Le rôle des applications numériques est présenté comme un levier de la transformation. Dans le cadre des discussions relatives au pacte et loi d’orientation et d’avenir agricoles, (PLOAA) une idée a été suggérée : pourrait-on envisager des packages d’OAD à mettre à la disposition des agriculteurs au moment de leur installation ? « Les OAD actuels sont partiels et répondent à un problème spécifique, a noté Christian Huyghe. Comment peut-on faire des ensembles plus globaux pour intégrer des approches systémiques ? »

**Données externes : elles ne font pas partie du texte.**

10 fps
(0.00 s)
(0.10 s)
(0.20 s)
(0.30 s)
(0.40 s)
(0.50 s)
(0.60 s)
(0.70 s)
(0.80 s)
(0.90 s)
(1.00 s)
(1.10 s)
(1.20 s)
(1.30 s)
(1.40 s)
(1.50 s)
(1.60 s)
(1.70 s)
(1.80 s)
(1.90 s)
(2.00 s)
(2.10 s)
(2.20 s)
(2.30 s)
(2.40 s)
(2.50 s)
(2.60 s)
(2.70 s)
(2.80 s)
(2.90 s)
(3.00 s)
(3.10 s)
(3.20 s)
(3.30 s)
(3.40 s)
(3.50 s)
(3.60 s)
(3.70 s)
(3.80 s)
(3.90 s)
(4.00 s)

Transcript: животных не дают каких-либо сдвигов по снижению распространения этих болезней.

Mettre en place une vraie stratégie sur l’innovation
Pour Christian Huyghe, une vraie stratégie sur l’innovation est à mettre en place. « Les innovations sont d’ordre biotechnique, d’ordre organisationnelle, mais elles sont également à gérer dans les territoires et dans la réglementation », a-t-il précisé. Concernant l’innovation au niveau réglementaire, le directeur a donné l’exemple des homologations de microbiotes végétaux, qui ne se font que par souche, alors que les besoins nécessitent un mélange de souches.
Le directeur scientifique agriculture d’Inrae a énuméré les travaux suivis par l’Institut dans le cadre de la stratégie d’accélération « Systèmes agricoles durables et équipements agricoles contribuant à la transition écologique » (Sadea) : les trois programmes de recherche prioritaires sur la réduction d’utilisation de pesticides, sur l’agroécologie et le numérique, sur la sélection végétale, et les deux grands défis sur le biocontrôle et les biostimulants ainsi que sur la robotique agricole, qui sera lancé en mai.

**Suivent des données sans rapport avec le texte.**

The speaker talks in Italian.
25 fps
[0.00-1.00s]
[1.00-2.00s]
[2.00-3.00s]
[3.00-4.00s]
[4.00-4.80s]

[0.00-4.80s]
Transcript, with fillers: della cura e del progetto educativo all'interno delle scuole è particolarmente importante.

« Nous ne travaillons pas sur la recherche de molécules chimiques de demain, a précisé Christian Huyghe. D’une part parce qu’elle est antinomique avec la volonté de retrouver de la régulation biologique, et d’autre part parce qu’il faut chercher autre chose car les modes d’action sont peu nombreux, le dernier a été trouvé en 1994. » Pour le directeur scientifique agriculture, l’ensemble de la panoplie de solutions actuelles va être contournée, les apparitions de résistances vont se multiplier.

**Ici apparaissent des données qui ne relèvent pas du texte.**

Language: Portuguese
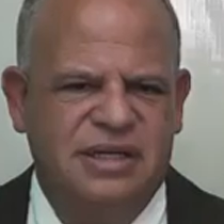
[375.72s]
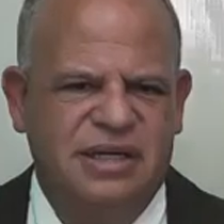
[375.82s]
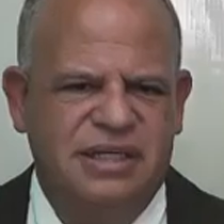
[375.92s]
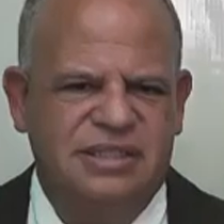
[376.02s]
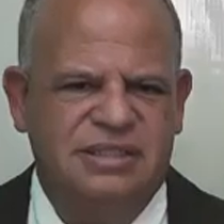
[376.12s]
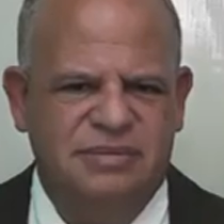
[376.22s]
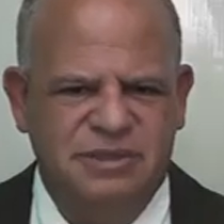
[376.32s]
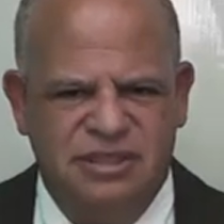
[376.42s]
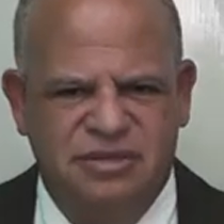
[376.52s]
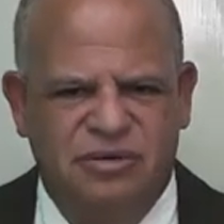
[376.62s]
Casa de
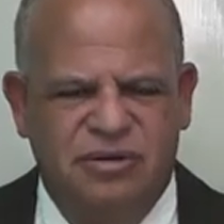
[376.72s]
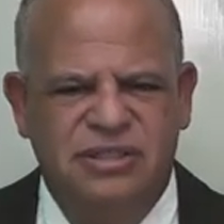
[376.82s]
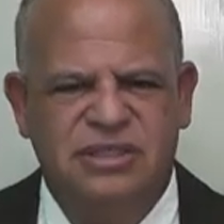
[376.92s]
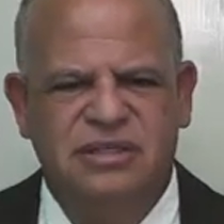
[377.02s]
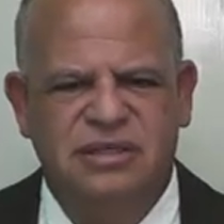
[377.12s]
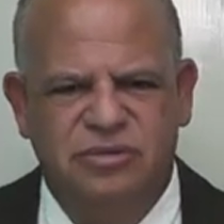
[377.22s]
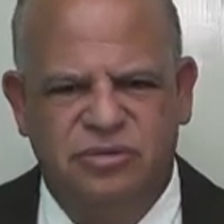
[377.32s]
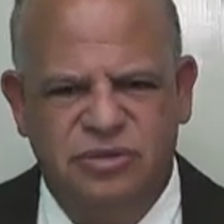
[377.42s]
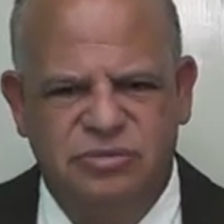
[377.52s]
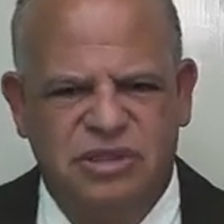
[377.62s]
Misericórdia e
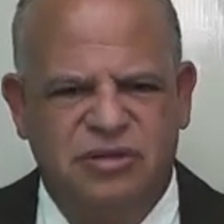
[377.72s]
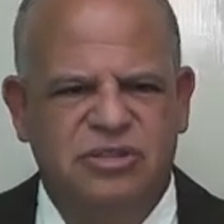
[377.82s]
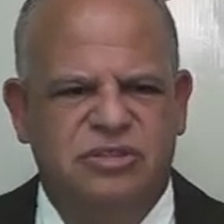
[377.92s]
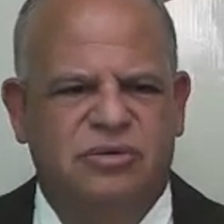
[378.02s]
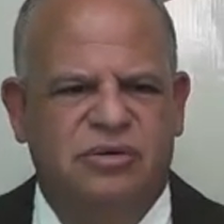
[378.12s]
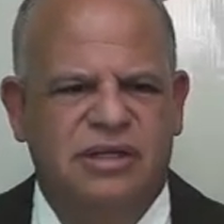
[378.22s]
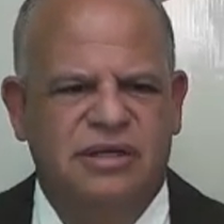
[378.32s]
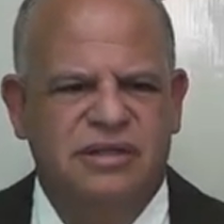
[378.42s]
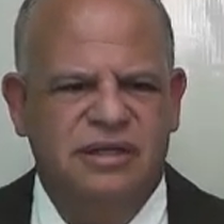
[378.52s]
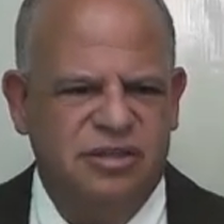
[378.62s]
do Hospital
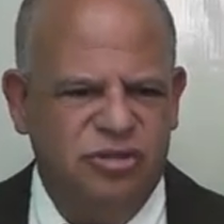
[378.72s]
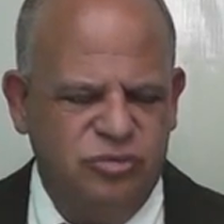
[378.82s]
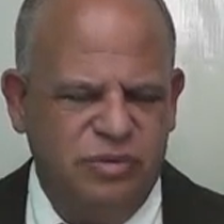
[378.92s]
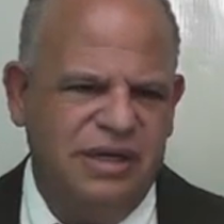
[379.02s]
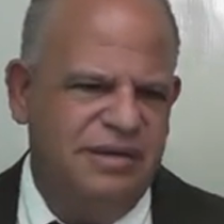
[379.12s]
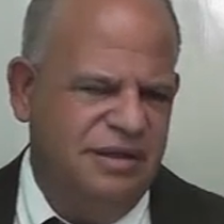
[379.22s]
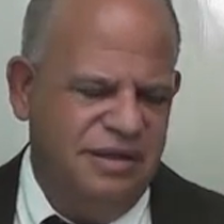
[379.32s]
Escola de Itajubá,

Travailler les trajectoires alimentaires
Christian Huyghe a également abordé la problématique de la diversification des cultures, avec laquelle peuvent être récupérés des services environnementaux. Les bénéfices se retrouvent sur la production, la régulation et la fertilité des sols. « Mais si vous diversifiez, encore faut-il que quelqu’un consomme », a-t-il relevé. Pour le directeur scientifique agriculture, il faut chercher à analyser simultanément l’évolution de la production et l’évolution de la consommation. « Les trajectoires alimentaires font partie des éléments importants, qui relèvent à la fois des choix, de l’éducation et de l’offre. » Selon lui, « on ne pourra pas faire ce que l’on veut en production si on ne réfléchit pas à la trajectoire de consommation ».
Anticiper
Quels travaux entreprendre pour éviter les impasses techniques ? « Il ne faut pas attendre que la stimulation arrive de l’extérieur et qu’il soit trop tard. Il ne faut pas non plus ouvrir tous les chantiers en même temps. » Pour Christian Huyghe, il faut savoir identifier les sujets à traiter obligatoirement, même s’ils ne sont pas critiques aujourd’hui. « Nous en avons discuté, notamment avec la présidente de l’Acta, dans le cadre de la préparation du PLOAA en cours d’élaboration au ministère de l’Agriculture : ne faut-il pas avoir, comme nous avons eu un Conseil scientifique pour le Covid, un Conseil scientifique de l’agriculture et de l’alimentation, qui soit une sorte de vigie sur les sujets qu’il faut ouvrir ? » Et le directeur scientifique agriculture de relever la nécessité d’avoir une stabilité du signal politique.